Dataset entries:
───
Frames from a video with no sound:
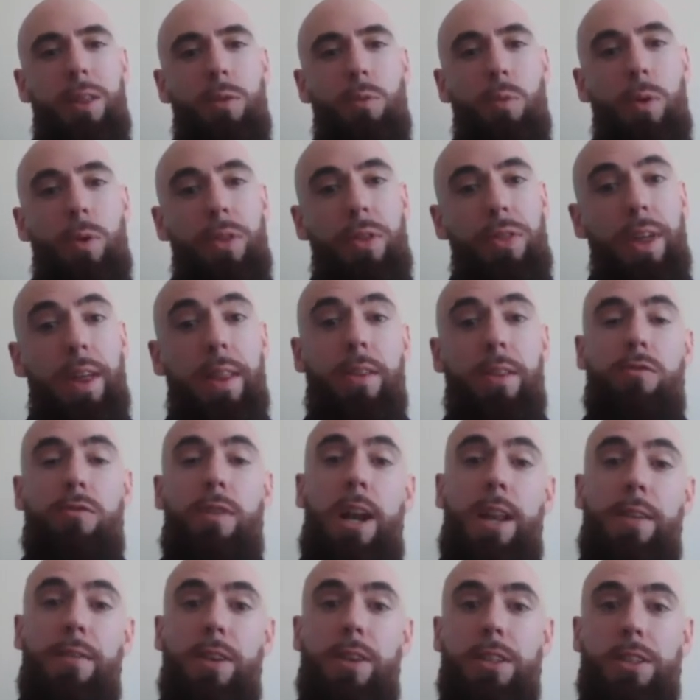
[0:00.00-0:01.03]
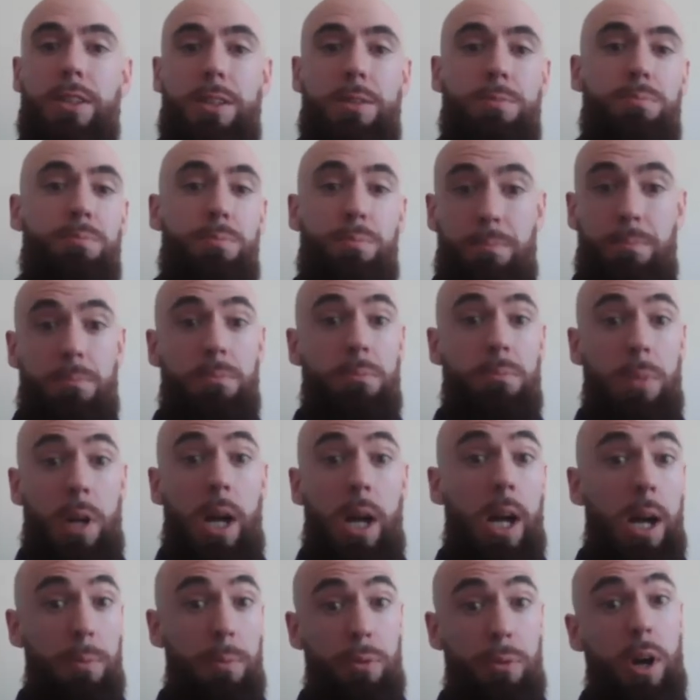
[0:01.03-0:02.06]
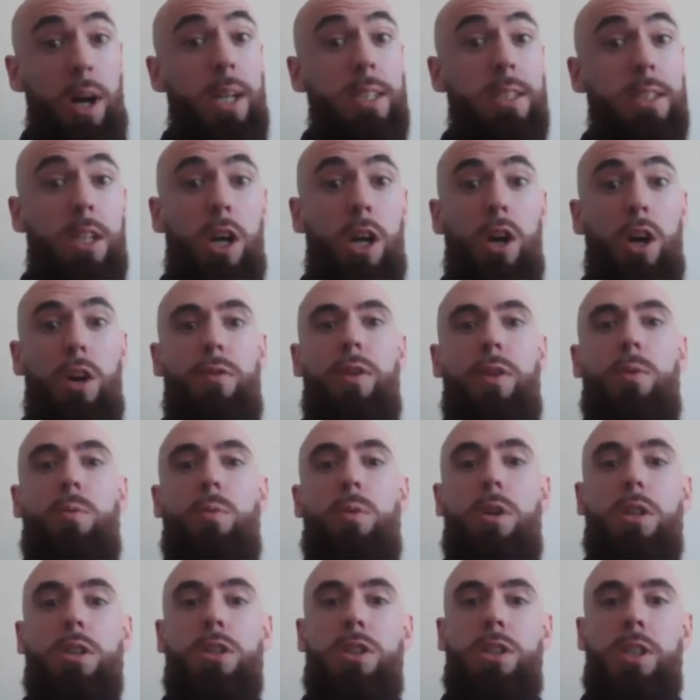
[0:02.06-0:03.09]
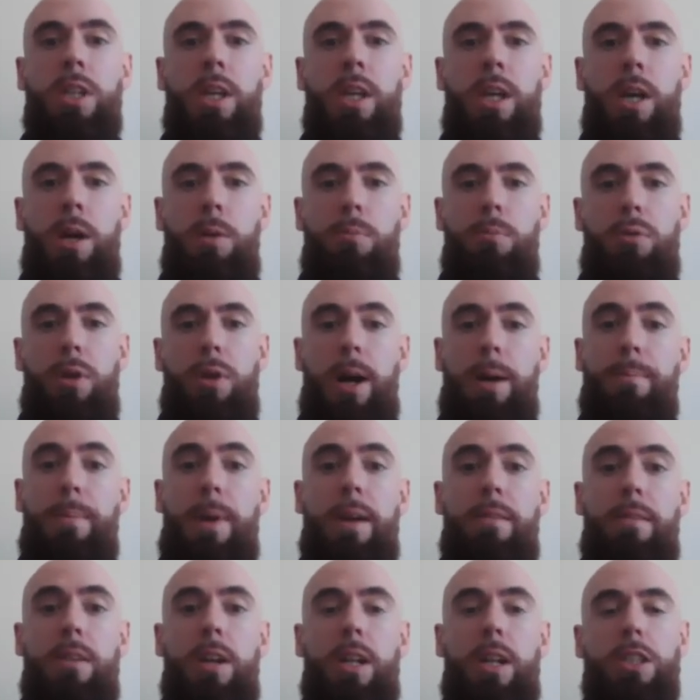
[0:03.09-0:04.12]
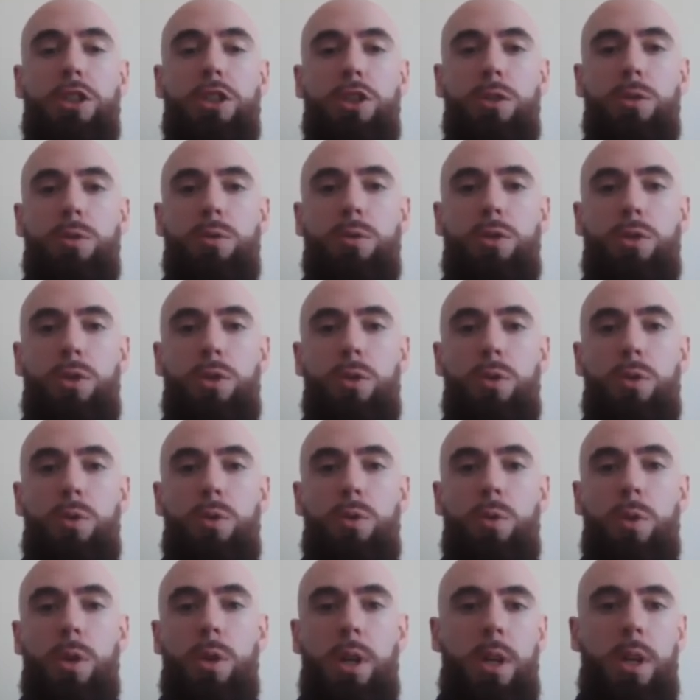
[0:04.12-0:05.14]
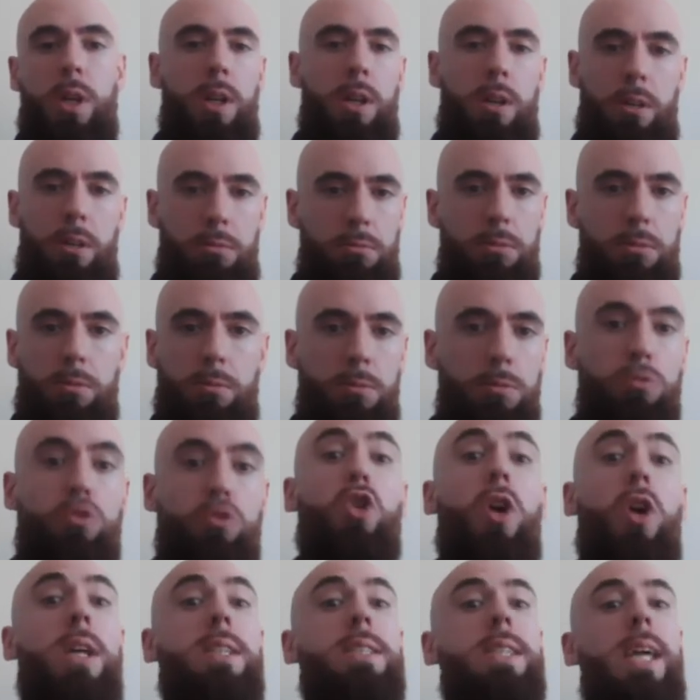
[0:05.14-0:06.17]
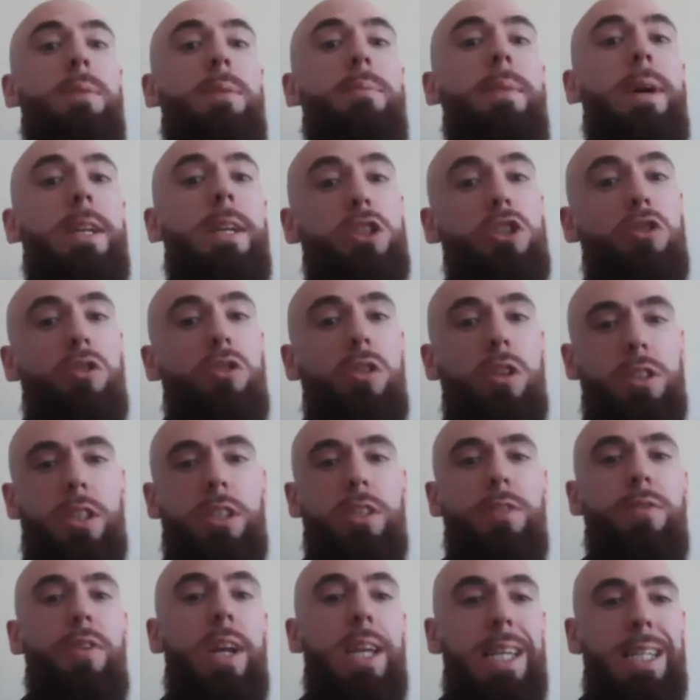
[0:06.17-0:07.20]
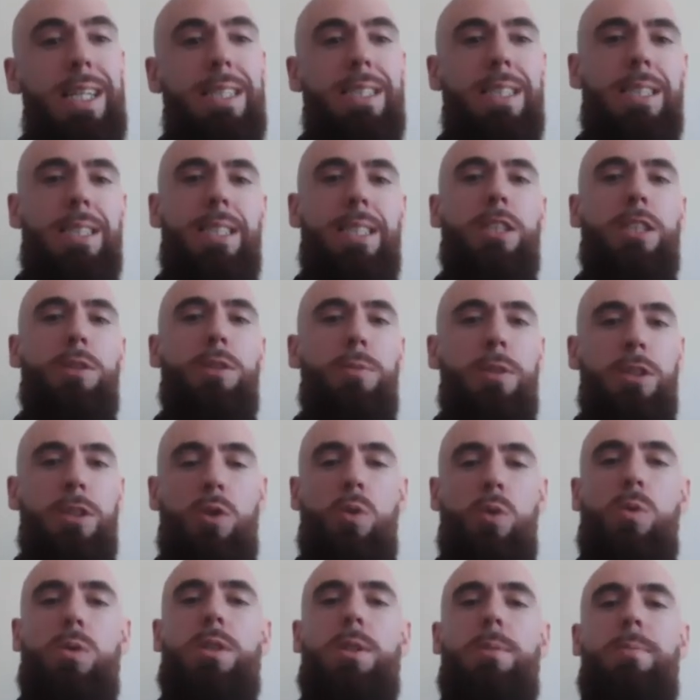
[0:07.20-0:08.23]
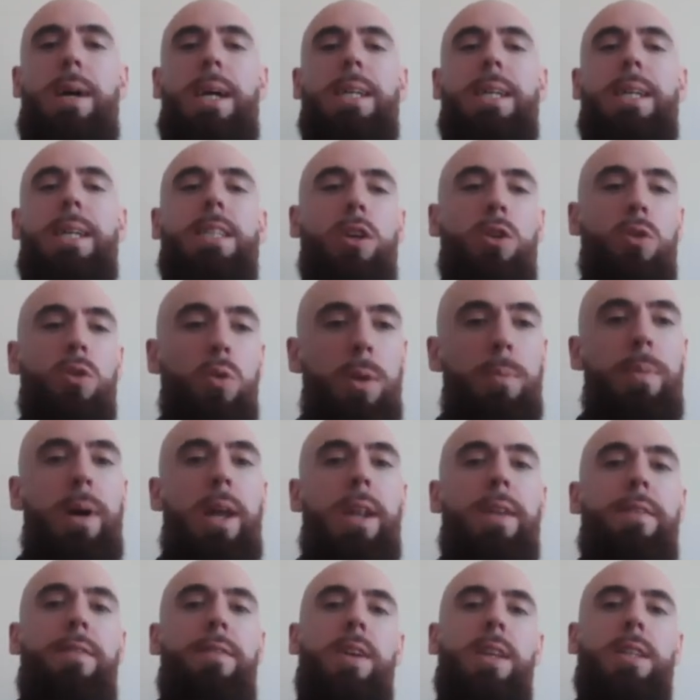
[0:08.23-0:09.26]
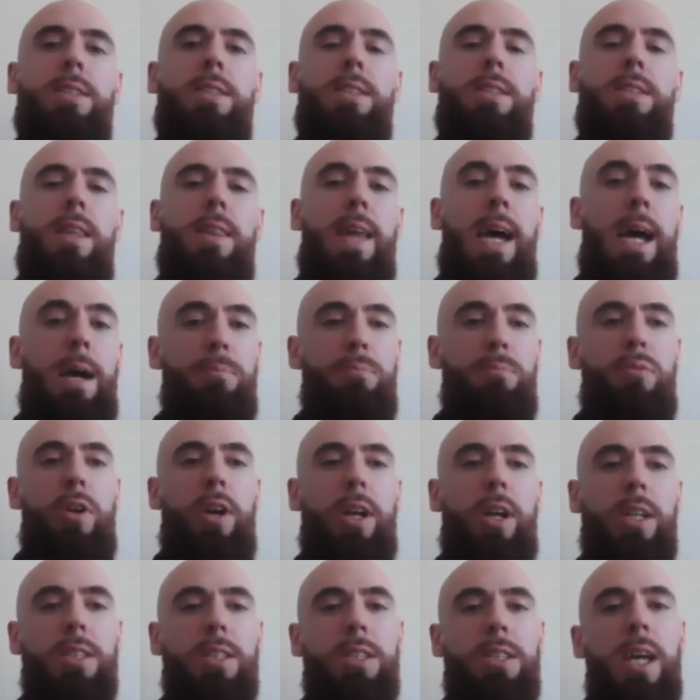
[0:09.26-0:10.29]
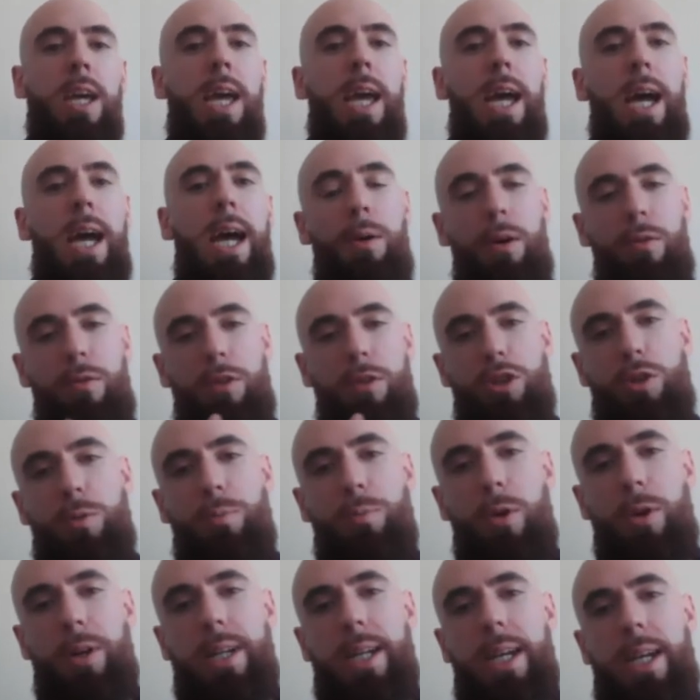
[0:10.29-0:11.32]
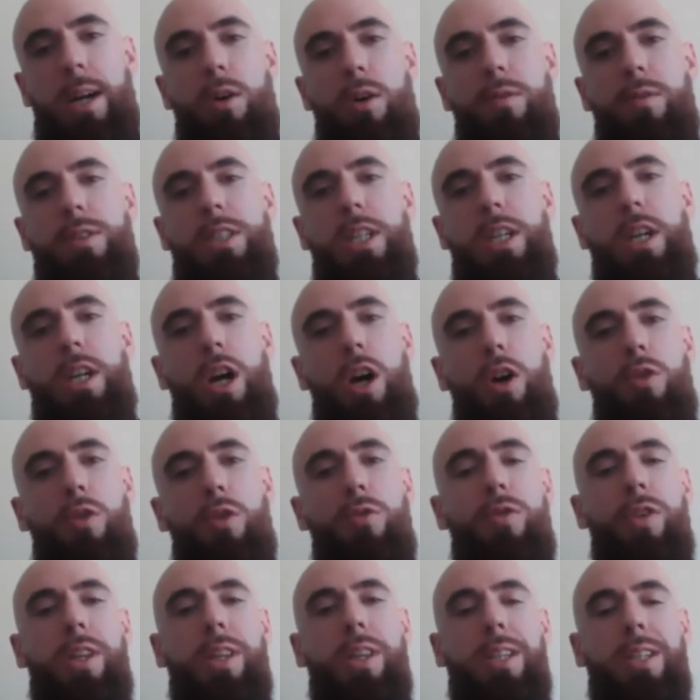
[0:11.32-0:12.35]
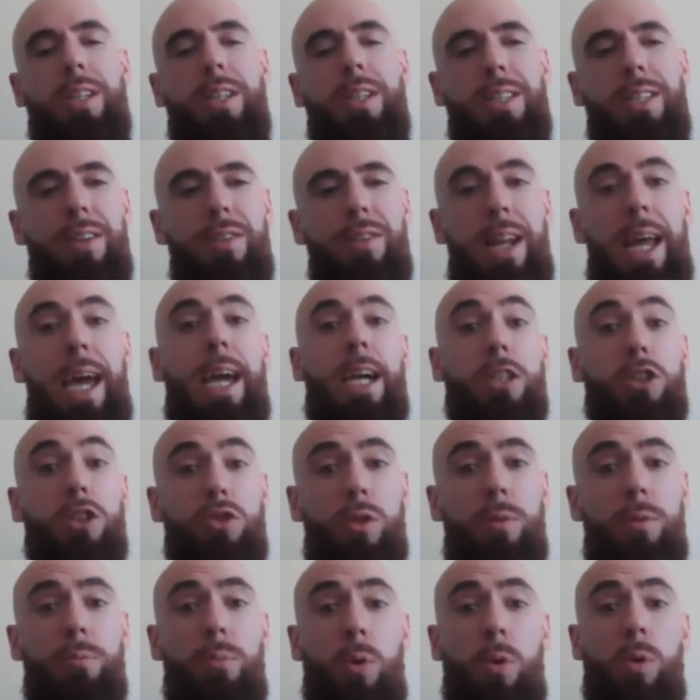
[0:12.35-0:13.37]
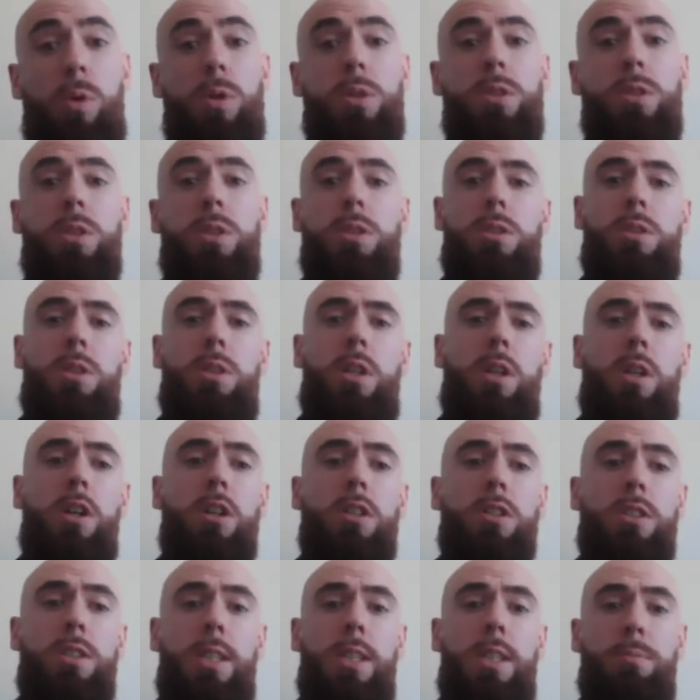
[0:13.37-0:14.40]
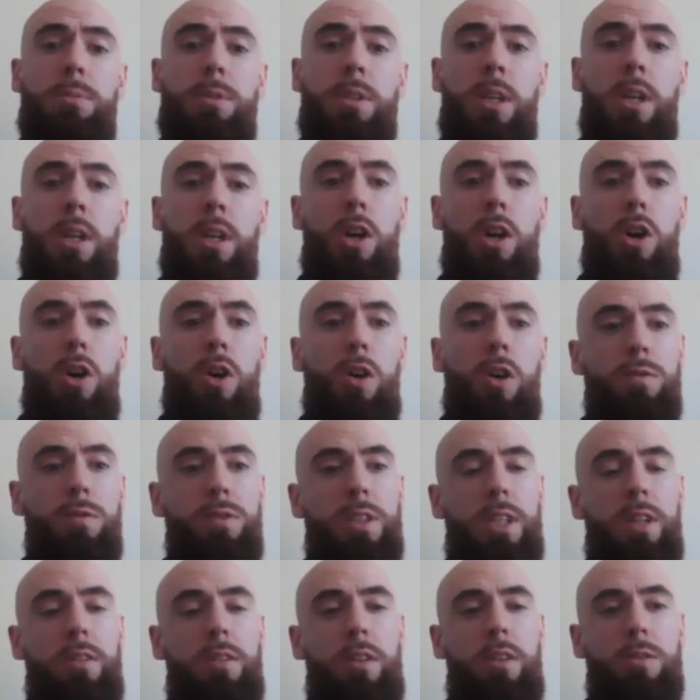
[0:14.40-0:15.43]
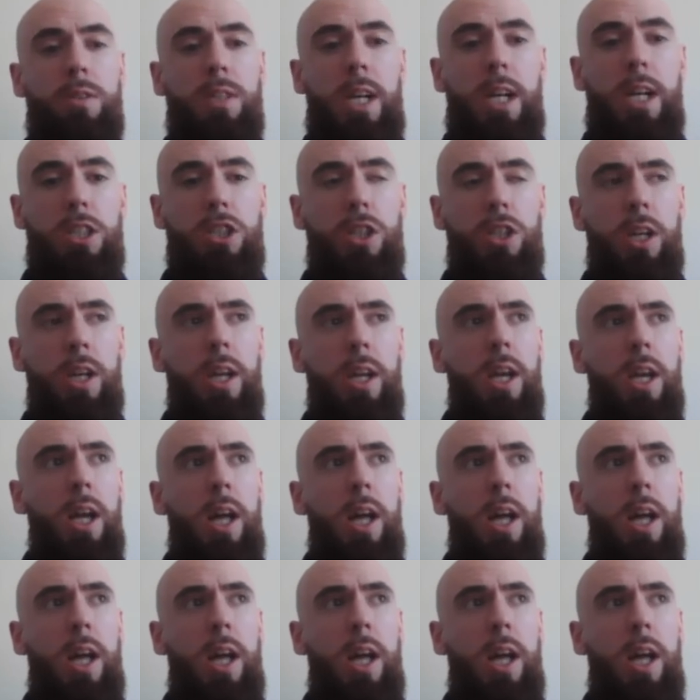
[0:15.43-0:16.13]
we think the relevance prior to COVID was primarily due to trying to get the message across that it's a very easy system, it's automatic, and all the benefits that that brings. However, as you point out, obviously COVID has given extra importance to the concept of zero touch.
───
Required work:
Find the line containing "[0:11.32-0:12.35]" in the records above and restate it, and each line after it through the end, word for word, dropping the pictures.

Task response:
[0:11.32-0:12.35]
[0:12.35-0:13.37]
[0:13.37-0:14.40]
[0:14.40-0:15.43]
[0:15.43-0:16.13]
we think the relevance prior to COVID was primarily due to trying to get the message across that it's a very easy system, it's automatic, and all the benefits that that brings. However, as you point out, obviously COVID has given extra importance to the concept of zero touch.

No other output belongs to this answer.